Task statement: Each record must come back unchanged in your answer, stripped of its images.

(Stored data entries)
——————————
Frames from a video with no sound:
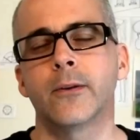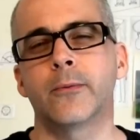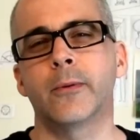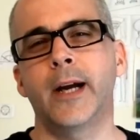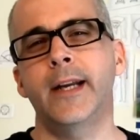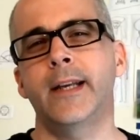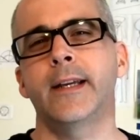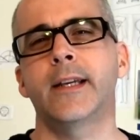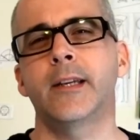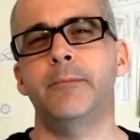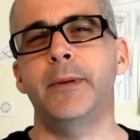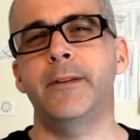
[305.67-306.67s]
Writing
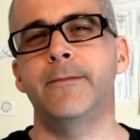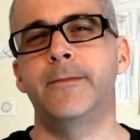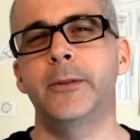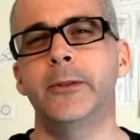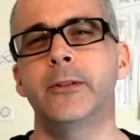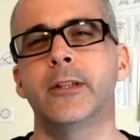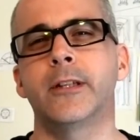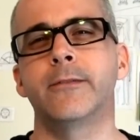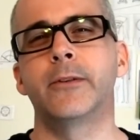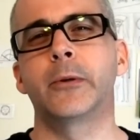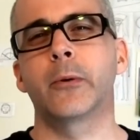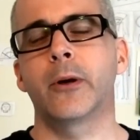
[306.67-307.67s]
can be full
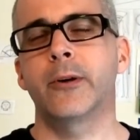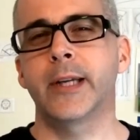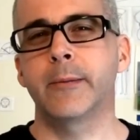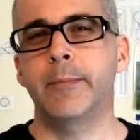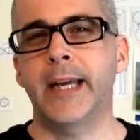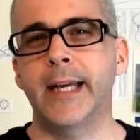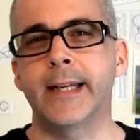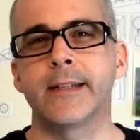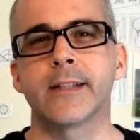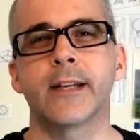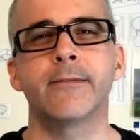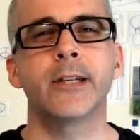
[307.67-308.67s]
of growing
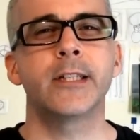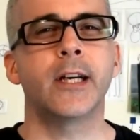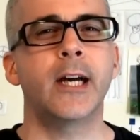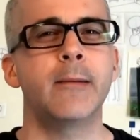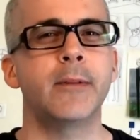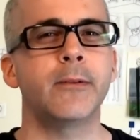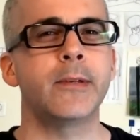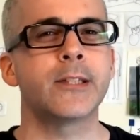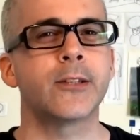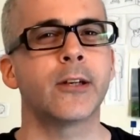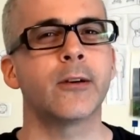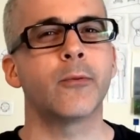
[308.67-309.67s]
pains. Every time that we
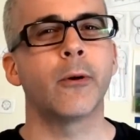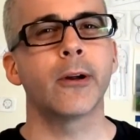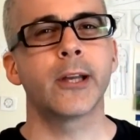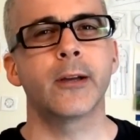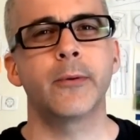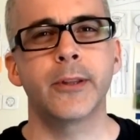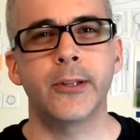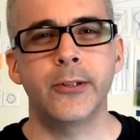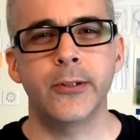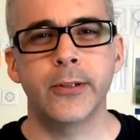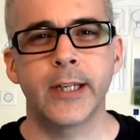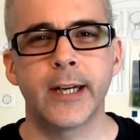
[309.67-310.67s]
start working with a
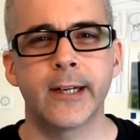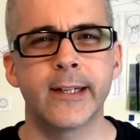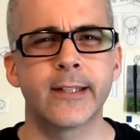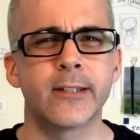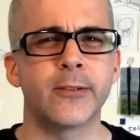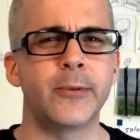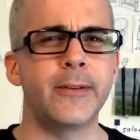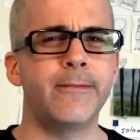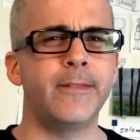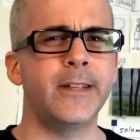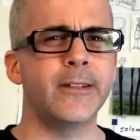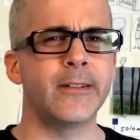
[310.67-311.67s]
new character, we
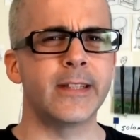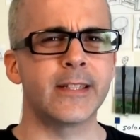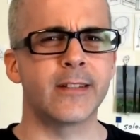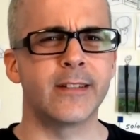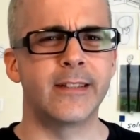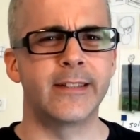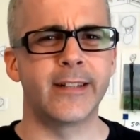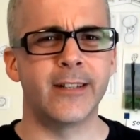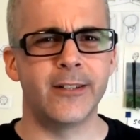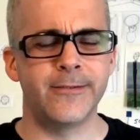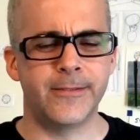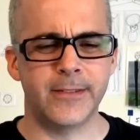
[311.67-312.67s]
feel this
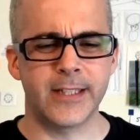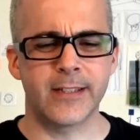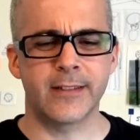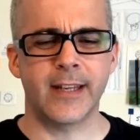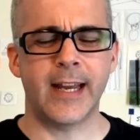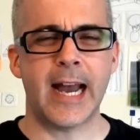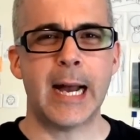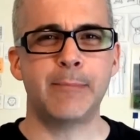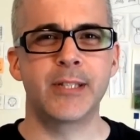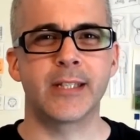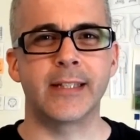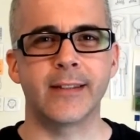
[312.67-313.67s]
gulf, this
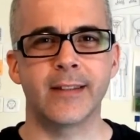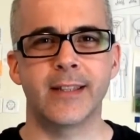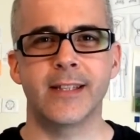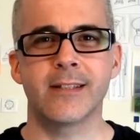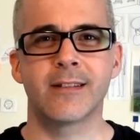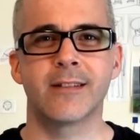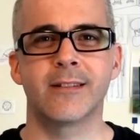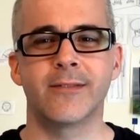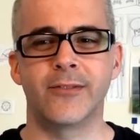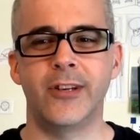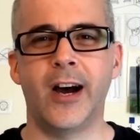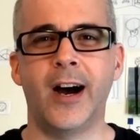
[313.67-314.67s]
absent, this
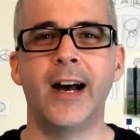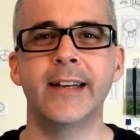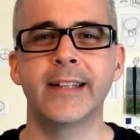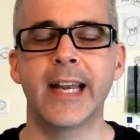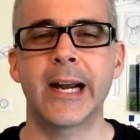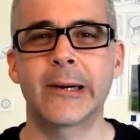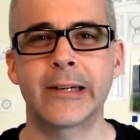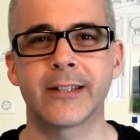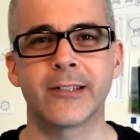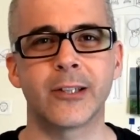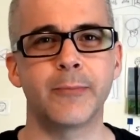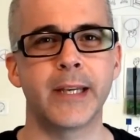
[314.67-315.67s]

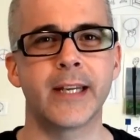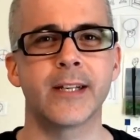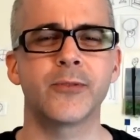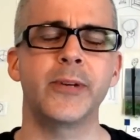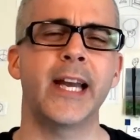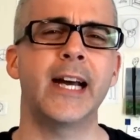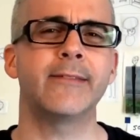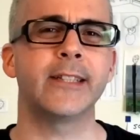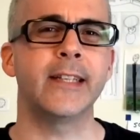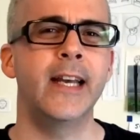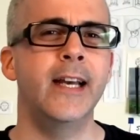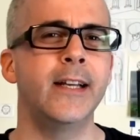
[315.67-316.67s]
non-character, because we
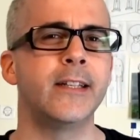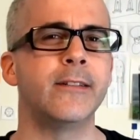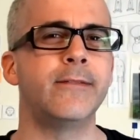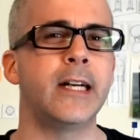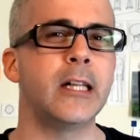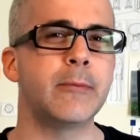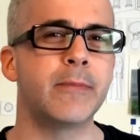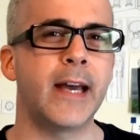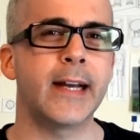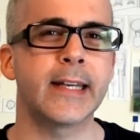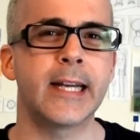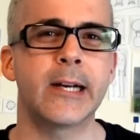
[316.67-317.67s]
haven't developed
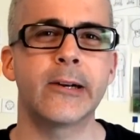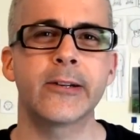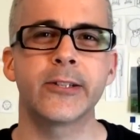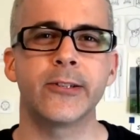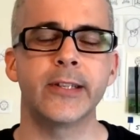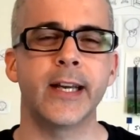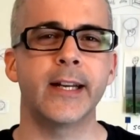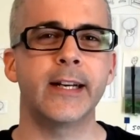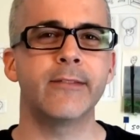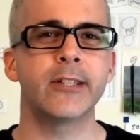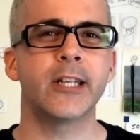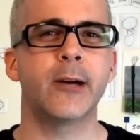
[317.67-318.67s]
that character yet.
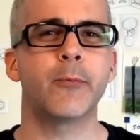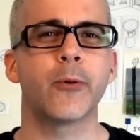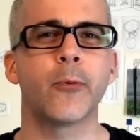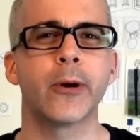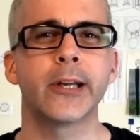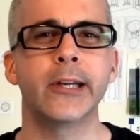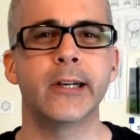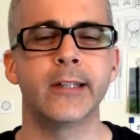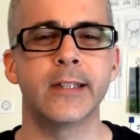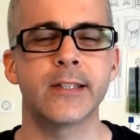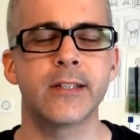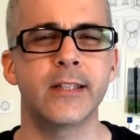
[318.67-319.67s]
Every time we're working
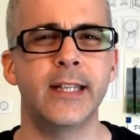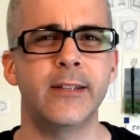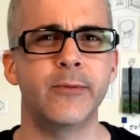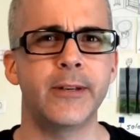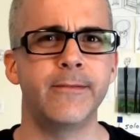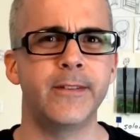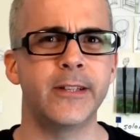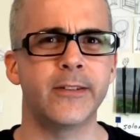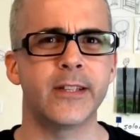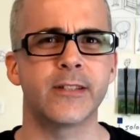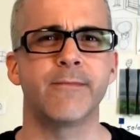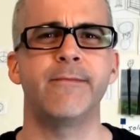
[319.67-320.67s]
on this scene, we feel
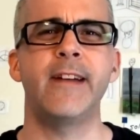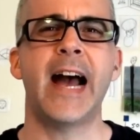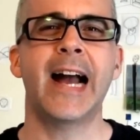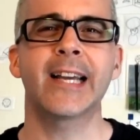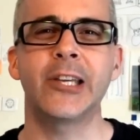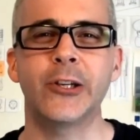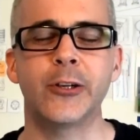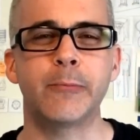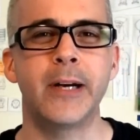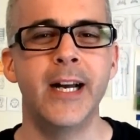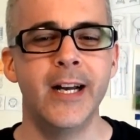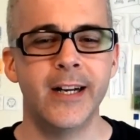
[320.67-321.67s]
this
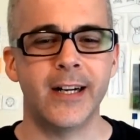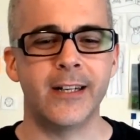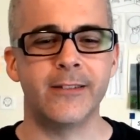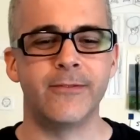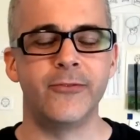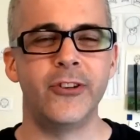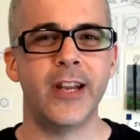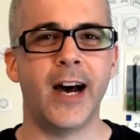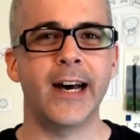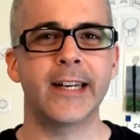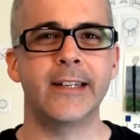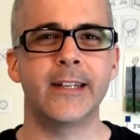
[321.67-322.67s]
vacuum of
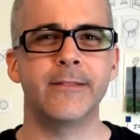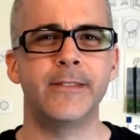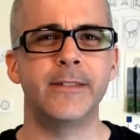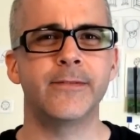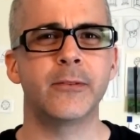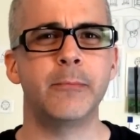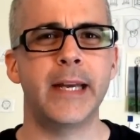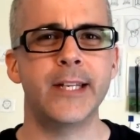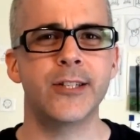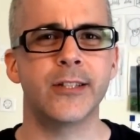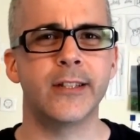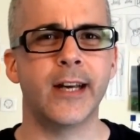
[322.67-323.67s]
not enough
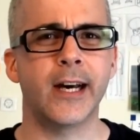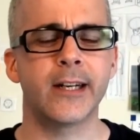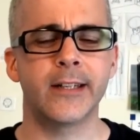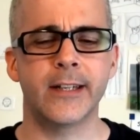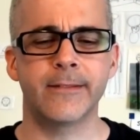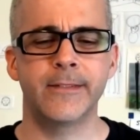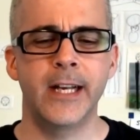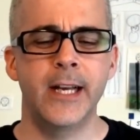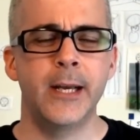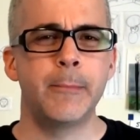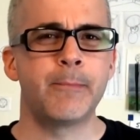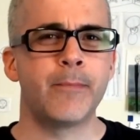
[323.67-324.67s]
information, not enough
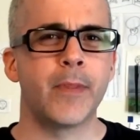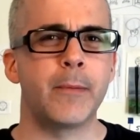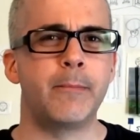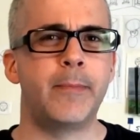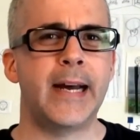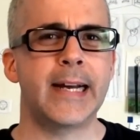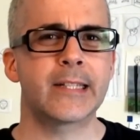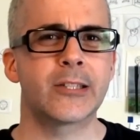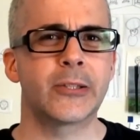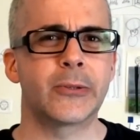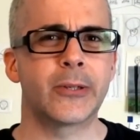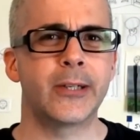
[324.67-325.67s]

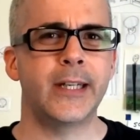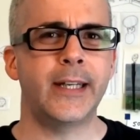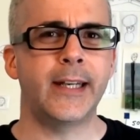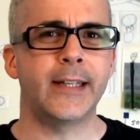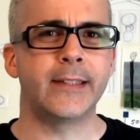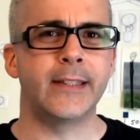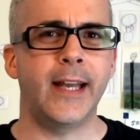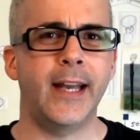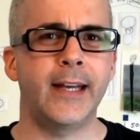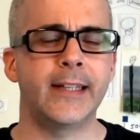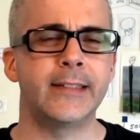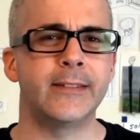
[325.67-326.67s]
backstory
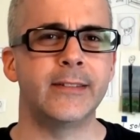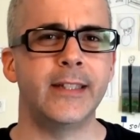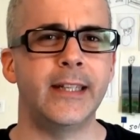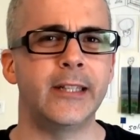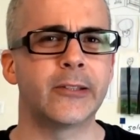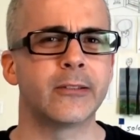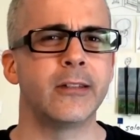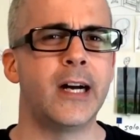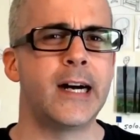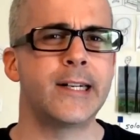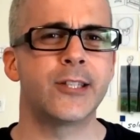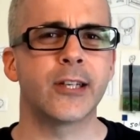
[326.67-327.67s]
and inner
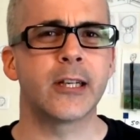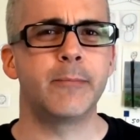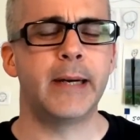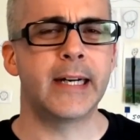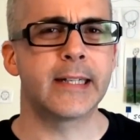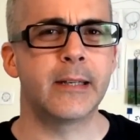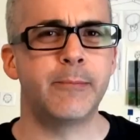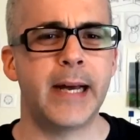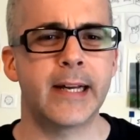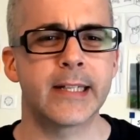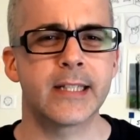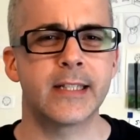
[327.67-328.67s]
logic
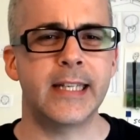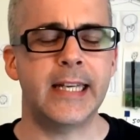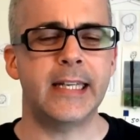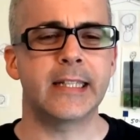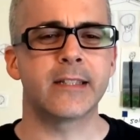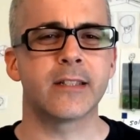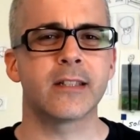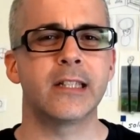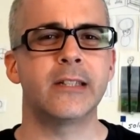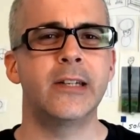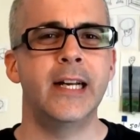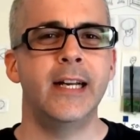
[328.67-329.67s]
about a scene. And
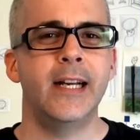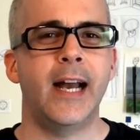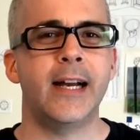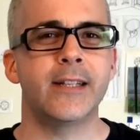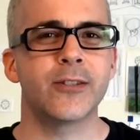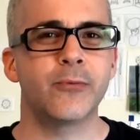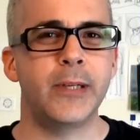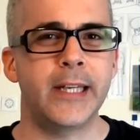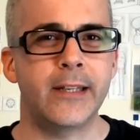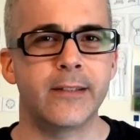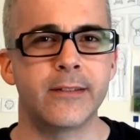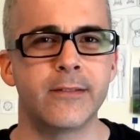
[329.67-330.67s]
so as
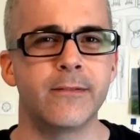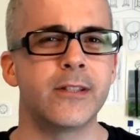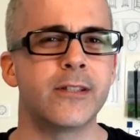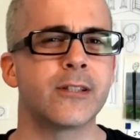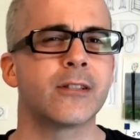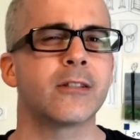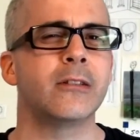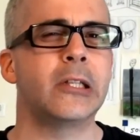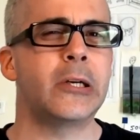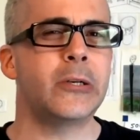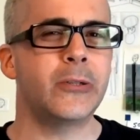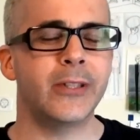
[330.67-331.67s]
we
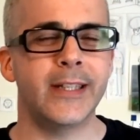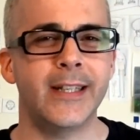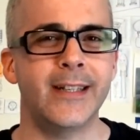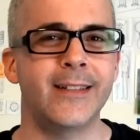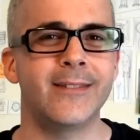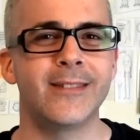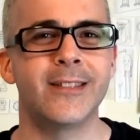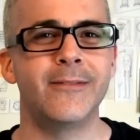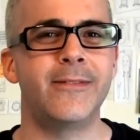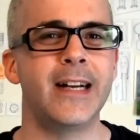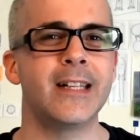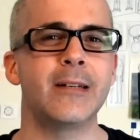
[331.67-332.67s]
slowly
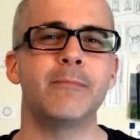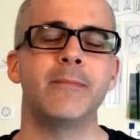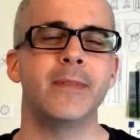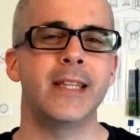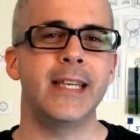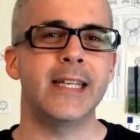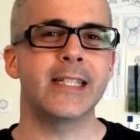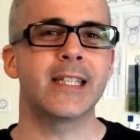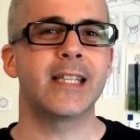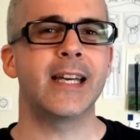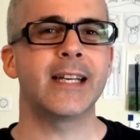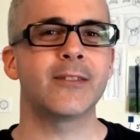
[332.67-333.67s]
develop
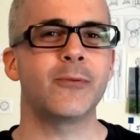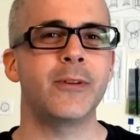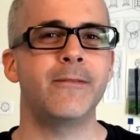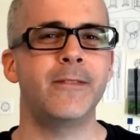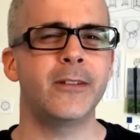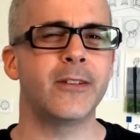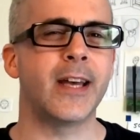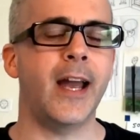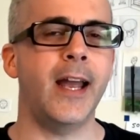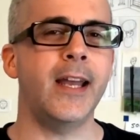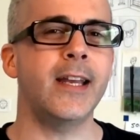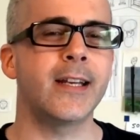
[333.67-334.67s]
these things, we feel the
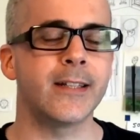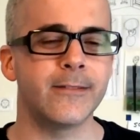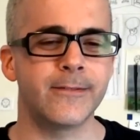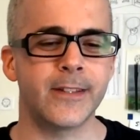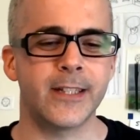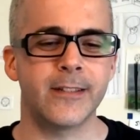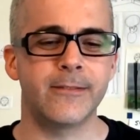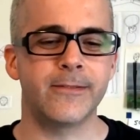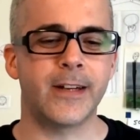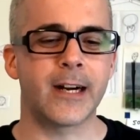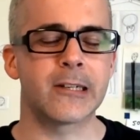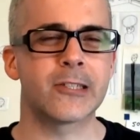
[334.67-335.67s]
ache of
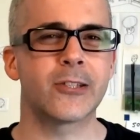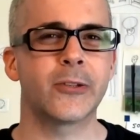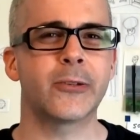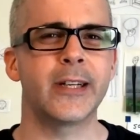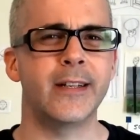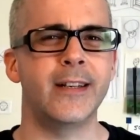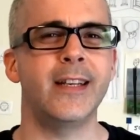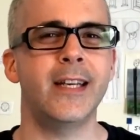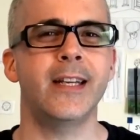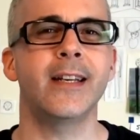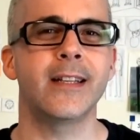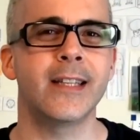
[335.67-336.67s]
our story
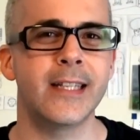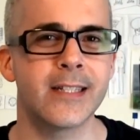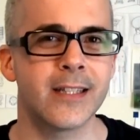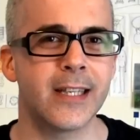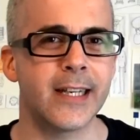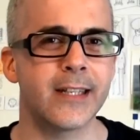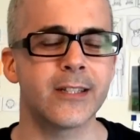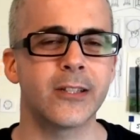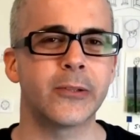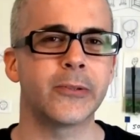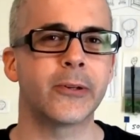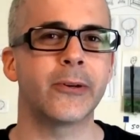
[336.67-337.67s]
needing these things
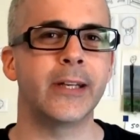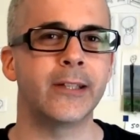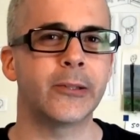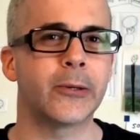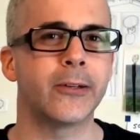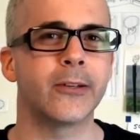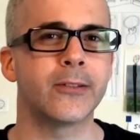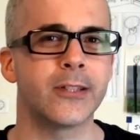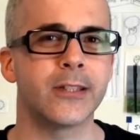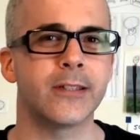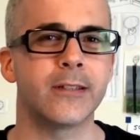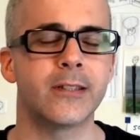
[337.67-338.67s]
in order
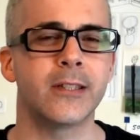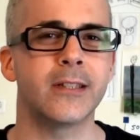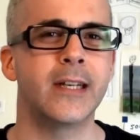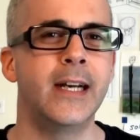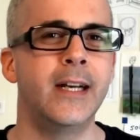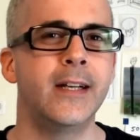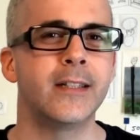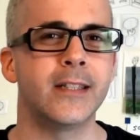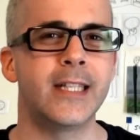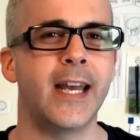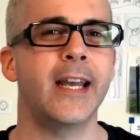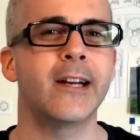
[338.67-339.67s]
to
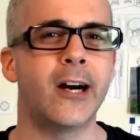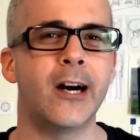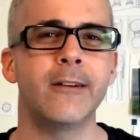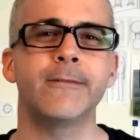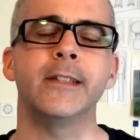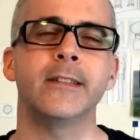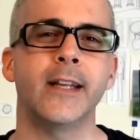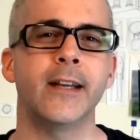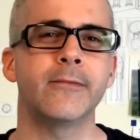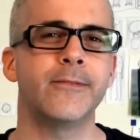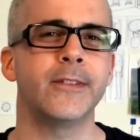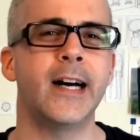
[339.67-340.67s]
take off
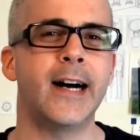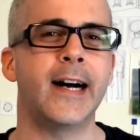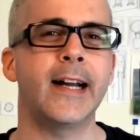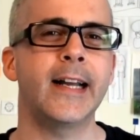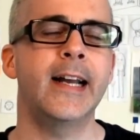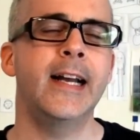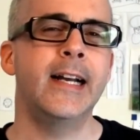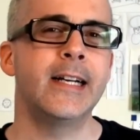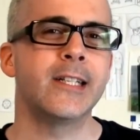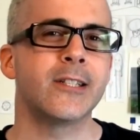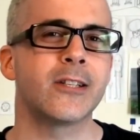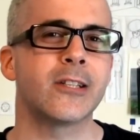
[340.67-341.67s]
and fly.
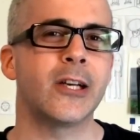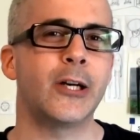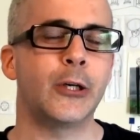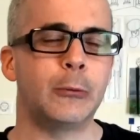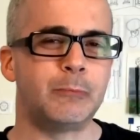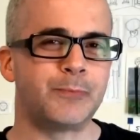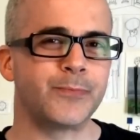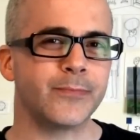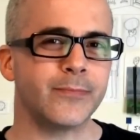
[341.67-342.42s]
So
——————————
Output below:
Frames from a video with no sound:
[305.67-306.67s]
Writing
[306.67-307.67s]
can be full
[307.67-308.67s]
of growing
[308.67-309.67s]
pains. Every time that we
[309.67-310.67s]
start working with a
[310.67-311.67s]
new character, we
[311.67-312.67s]
feel this
[312.67-313.67s]
gulf, this
[313.67-314.67s]
absent, this
[314.67-315.67s]

[315.67-316.67s]
non-character, because we
[316.67-317.67s]
haven't developed
[317.67-318.67s]
that character yet.
[318.67-319.67s]
Every time we're working
[319.67-320.67s]
on this scene, we feel
[320.67-321.67s]
this
[321.67-322.67s]
vacuum of
[322.67-323.67s]
not enough
[323.67-324.67s]
information, not enough
[324.67-325.67s]

[325.67-326.67s]
backstory
[326.67-327.67s]
and inner
[327.67-328.67s]
logic
[328.67-329.67s]
about a scene. And
[329.67-330.67s]
so as
[330.67-331.67s]
we
[331.67-332.67s]
slowly
[332.67-333.67s]
develop
[333.67-334.67s]
these things, we feel the
[334.67-335.67s]
ache of
[335.67-336.67s]
our story
[336.67-337.67s]
needing these things
[337.67-338.67s]
in order
[338.67-339.67s]
to
[339.67-340.67s]
take off
[340.67-341.67s]
and fly.
[341.67-342.42s]
So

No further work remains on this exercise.